[Stored data entries]
"""

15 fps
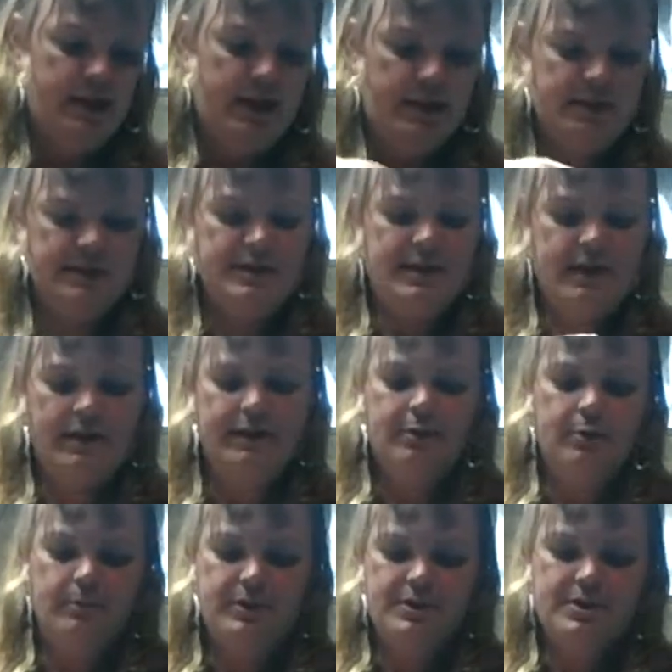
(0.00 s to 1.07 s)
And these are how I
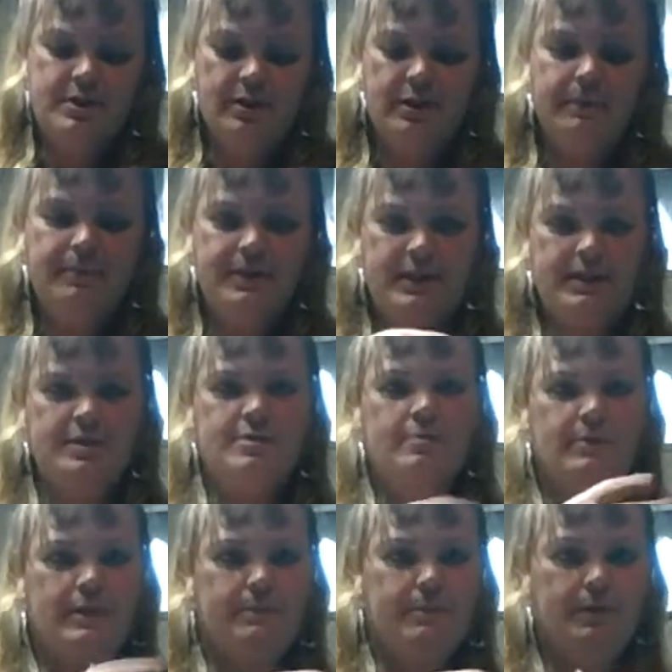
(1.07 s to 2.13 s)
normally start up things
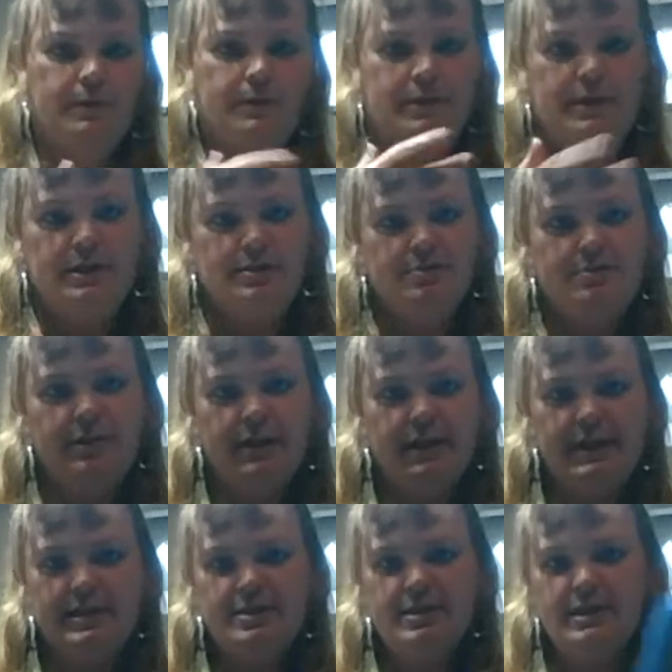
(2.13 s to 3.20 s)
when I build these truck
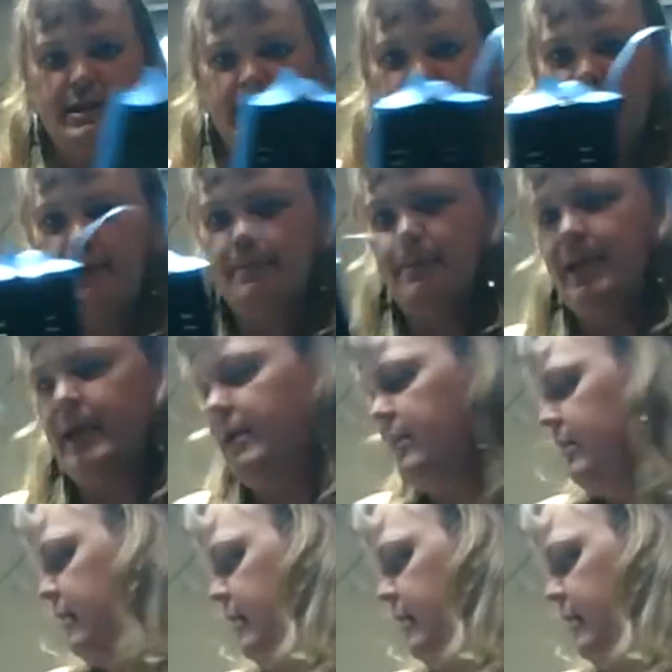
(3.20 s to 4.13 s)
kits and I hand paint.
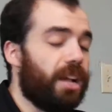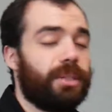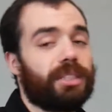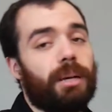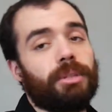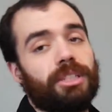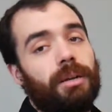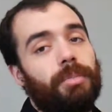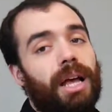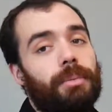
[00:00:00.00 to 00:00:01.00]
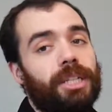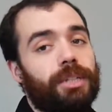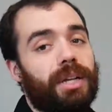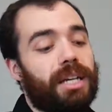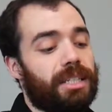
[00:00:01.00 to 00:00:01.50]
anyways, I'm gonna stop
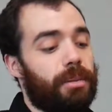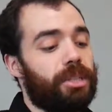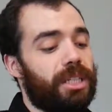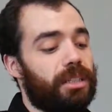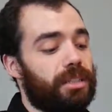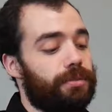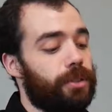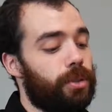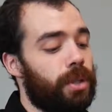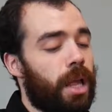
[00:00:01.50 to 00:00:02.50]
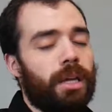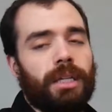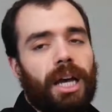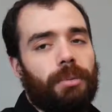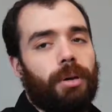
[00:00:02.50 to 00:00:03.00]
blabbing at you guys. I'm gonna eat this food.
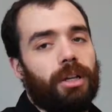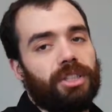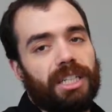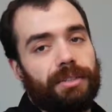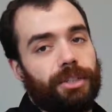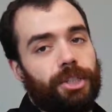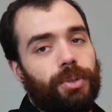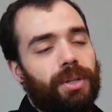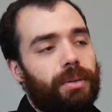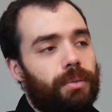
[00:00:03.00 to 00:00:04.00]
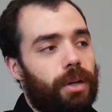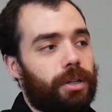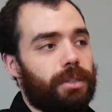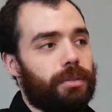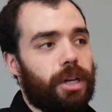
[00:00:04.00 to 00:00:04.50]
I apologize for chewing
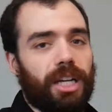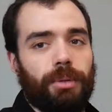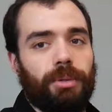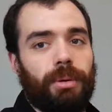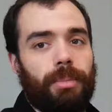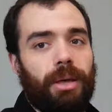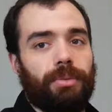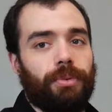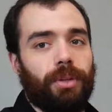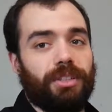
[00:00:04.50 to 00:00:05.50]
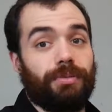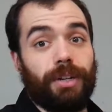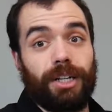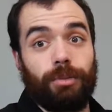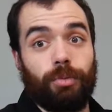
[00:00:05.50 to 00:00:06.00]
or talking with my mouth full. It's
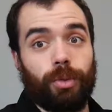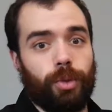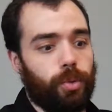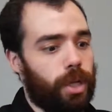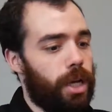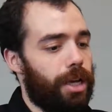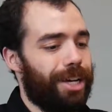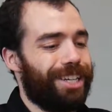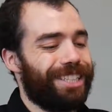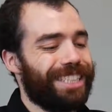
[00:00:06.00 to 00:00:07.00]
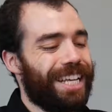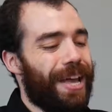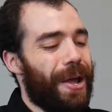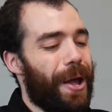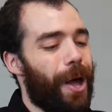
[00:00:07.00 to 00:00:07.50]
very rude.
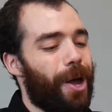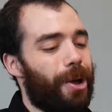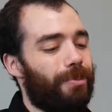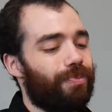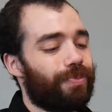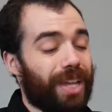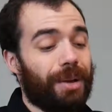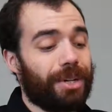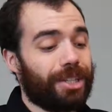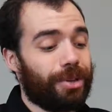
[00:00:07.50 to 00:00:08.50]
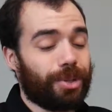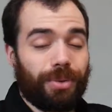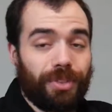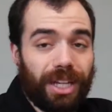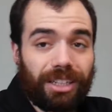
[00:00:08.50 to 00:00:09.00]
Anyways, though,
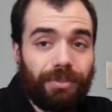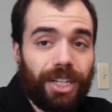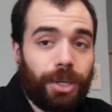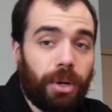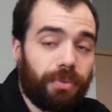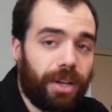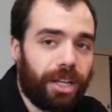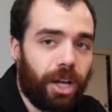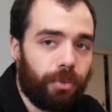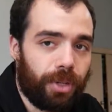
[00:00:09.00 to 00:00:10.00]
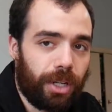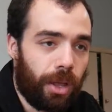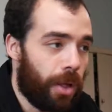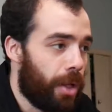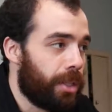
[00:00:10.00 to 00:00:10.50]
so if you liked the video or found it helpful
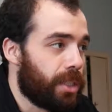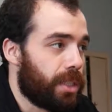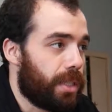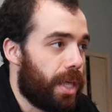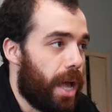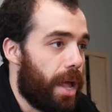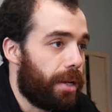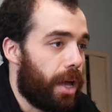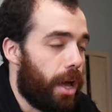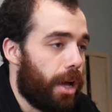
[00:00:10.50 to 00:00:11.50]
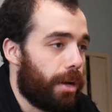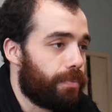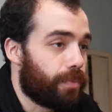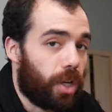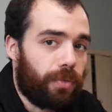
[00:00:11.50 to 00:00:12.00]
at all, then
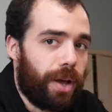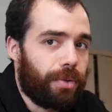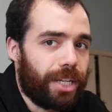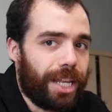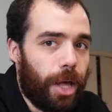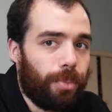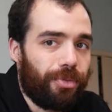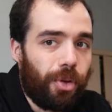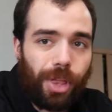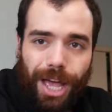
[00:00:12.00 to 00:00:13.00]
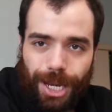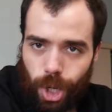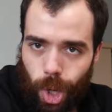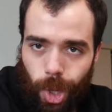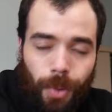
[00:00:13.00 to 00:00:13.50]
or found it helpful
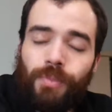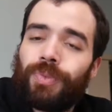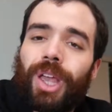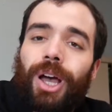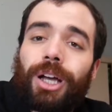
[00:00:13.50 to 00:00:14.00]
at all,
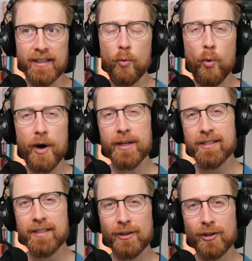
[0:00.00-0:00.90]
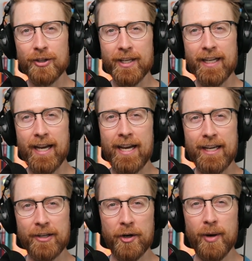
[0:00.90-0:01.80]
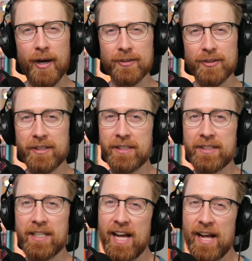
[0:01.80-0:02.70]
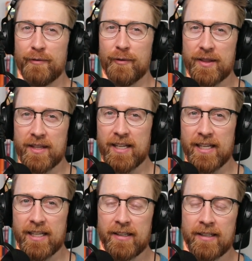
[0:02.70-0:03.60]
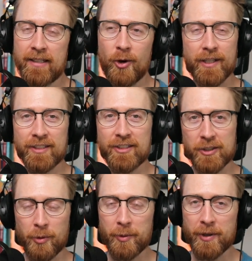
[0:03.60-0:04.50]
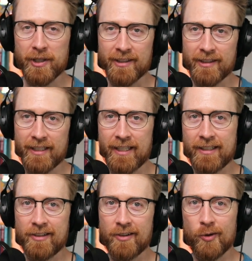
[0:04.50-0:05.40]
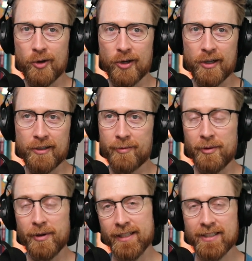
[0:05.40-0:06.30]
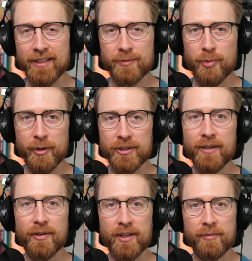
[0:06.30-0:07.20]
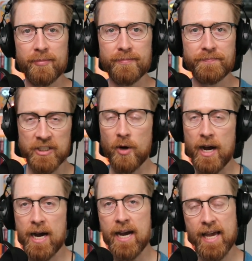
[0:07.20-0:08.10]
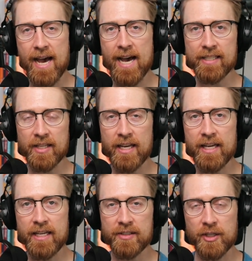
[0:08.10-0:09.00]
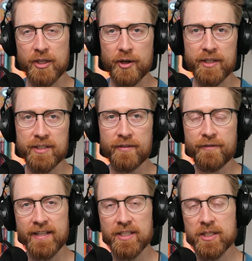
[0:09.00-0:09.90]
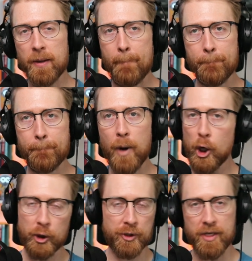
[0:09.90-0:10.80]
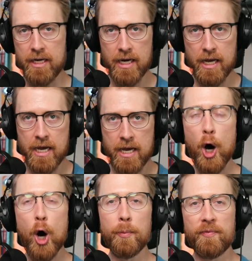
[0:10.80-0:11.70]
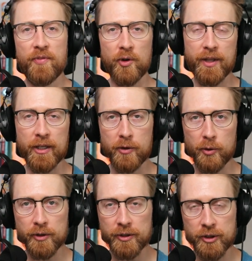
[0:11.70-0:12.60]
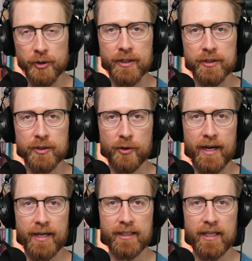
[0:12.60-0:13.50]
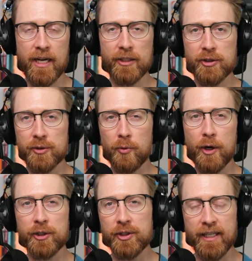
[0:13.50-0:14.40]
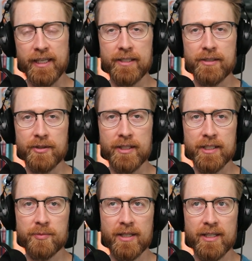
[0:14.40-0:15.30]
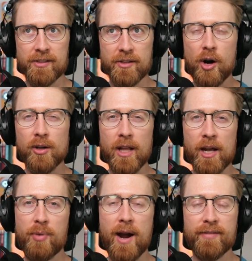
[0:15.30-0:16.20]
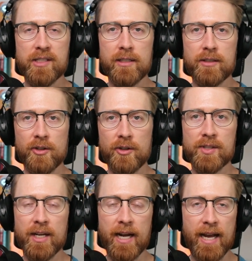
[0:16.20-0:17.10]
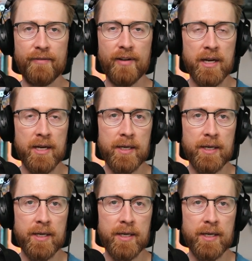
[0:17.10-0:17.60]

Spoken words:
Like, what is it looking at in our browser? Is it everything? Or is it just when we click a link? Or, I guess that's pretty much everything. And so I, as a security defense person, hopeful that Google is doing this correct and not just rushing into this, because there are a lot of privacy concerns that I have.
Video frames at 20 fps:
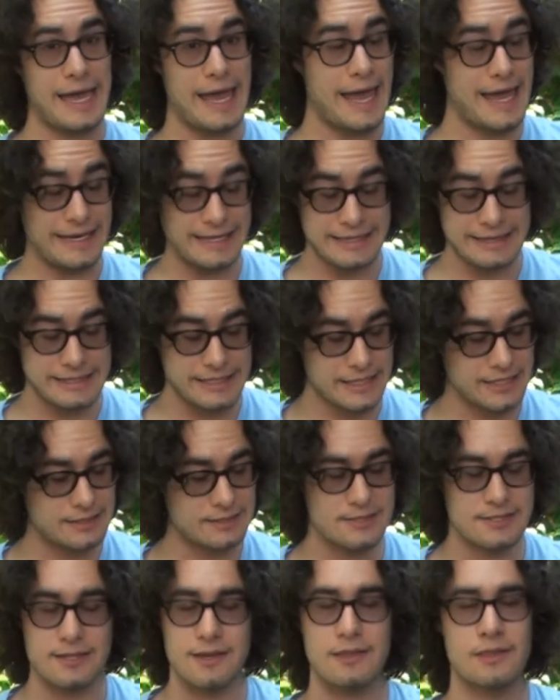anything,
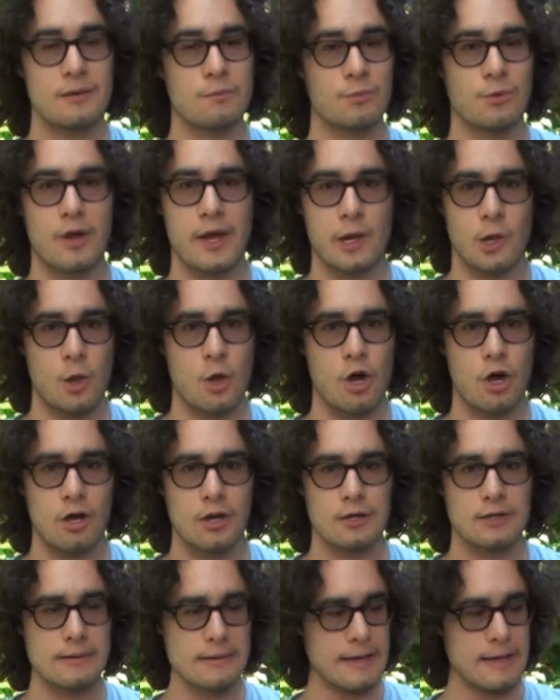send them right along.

"""

WORK ITEM
Pictures aside, restate all of the entries exactly.

ANSWER TO THE PROBLEM
15 fps
(0.00 s to 1.07 s)
And these are how I
(1.07 s to 2.13 s)
normally start up things
(2.13 s to 3.20 s)
when I build these truck
(3.20 s to 4.13 s)
kits and I hand paint.
[00:00:00.00 to 00:00:01.00]
[00:00:01.00 to 00:00:01.50]
anyways, I'm gonna stop
[00:00:01.50 to 00:00:02.50]
[00:00:02.50 to 00:00:03.00]
blabbing at you guys. I'm gonna eat this food.
[00:00:03.00 to 00:00:04.00]
[00:00:04.00 to 00:00:04.50]
I apologize for chewing
[00:00:04.50 to 00:00:05.50]
[00:00:05.50 to 00:00:06.00]
or talking with my mouth full. It's
[00:00:06.00 to 00:00:07.00]
[00:00:07.00 to 00:00:07.50]
very rude.
[00:00:07.50 to 00:00:08.50]
[00:00:08.50 to 00:00:09.00]
Anyways, though,
[00:00:09.00 to 00:00:10.00]
[00:00:10.00 to 00:00:10.50]
so if you liked the video or found it helpful
[00:00:10.50 to 00:00:11.50]
[00:00:11.50 to 00:00:12.00]
at all, then
[00:00:12.00 to 00:00:13.00]
[00:00:13.00 to 00:00:13.50]
or found it helpful
[00:00:13.50 to 00:00:14.00]
at all,
[0:00.00-0:00.90]
[0:00.90-0:01.80]
[0:01.80-0:02.70]
[0:02.70-0:03.60]
[0:03.60-0:04.50]
[0:04.50-0:05.40]
[0:05.40-0:06.30]
[0:06.30-0:07.20]
[0:07.20-0:08.10]
[0:08.10-0:09.00]
[0:09.00-0:09.90]
[0:09.90-0:10.80]
[0:10.80-0:11.70]
[0:11.70-0:12.60]
[0:12.60-0:13.50]
[0:13.50-0:14.40]
[0:14.40-0:15.30]
[0:15.30-0:16.20]
[0:16.20-0:17.10]
[0:17.10-0:17.60]

Spoken words:
Like, what is it looking at in our browser? Is it everything? Or is it just when we click a link? Or, I guess that's pretty much everything. And so I, as a security defense person, hopeful that Google is doing this correct and not just rushing into this, because there are a lot of privacy concerns that I have.
Video frames at 20 fps:
anything,
send them right along.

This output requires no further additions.